1 Is Fidelity in any financial trouble? Hardly. With $1.4 trillion in assets under management, the privately held firm is a fee-generating machine. In the lucrative 401(k) market, its 24% share makes it the No. 1 player. In its February report, Moody's reaffirmed its excellent Aa3 rating on the money manager's debt—although it did change its outlook to "negative."
2 So what is Moody's concerned about? The ratings agency cited "competitive threats to the company's leading share of the mutual fund market" and its narrowing advantage as competition heats up for trillions in baby-boomers' rollover assets.
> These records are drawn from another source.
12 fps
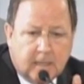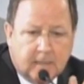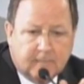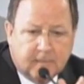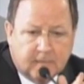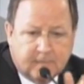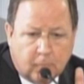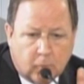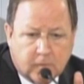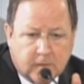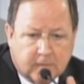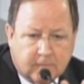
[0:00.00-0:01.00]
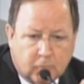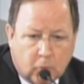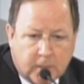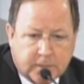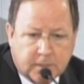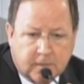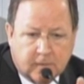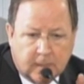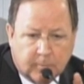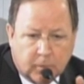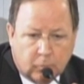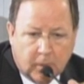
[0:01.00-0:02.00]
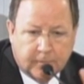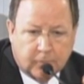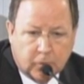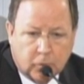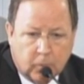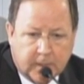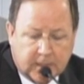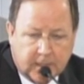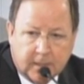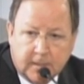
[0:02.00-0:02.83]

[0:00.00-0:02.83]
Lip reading: I have 4 sets of questions that I'm going to run through quickly,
According to Morningstar, Fidelity's market share in equity funds fell from 18.1% in 1995 to 12.5% in 2006.
3 What about the executive who just left? In January the executive director of Fido's money-management unit, Stephen Jonas, announced his exit after just 20 months. But Jim Lowell of newsletter Fidelity Investor describes it as a routine change. The bigger issue is what happens when chairman Ned Johnson (above) steps down. "That," Lowell says, "will impact investors."
4 What does Fidelity say? A spokeswoman says Fido is confident about its ability to grow and attract boomers, citing the "breadth of our reach"—from the firm's dominant position in the 401(k) business to its nationwide network of 114 storefront offices.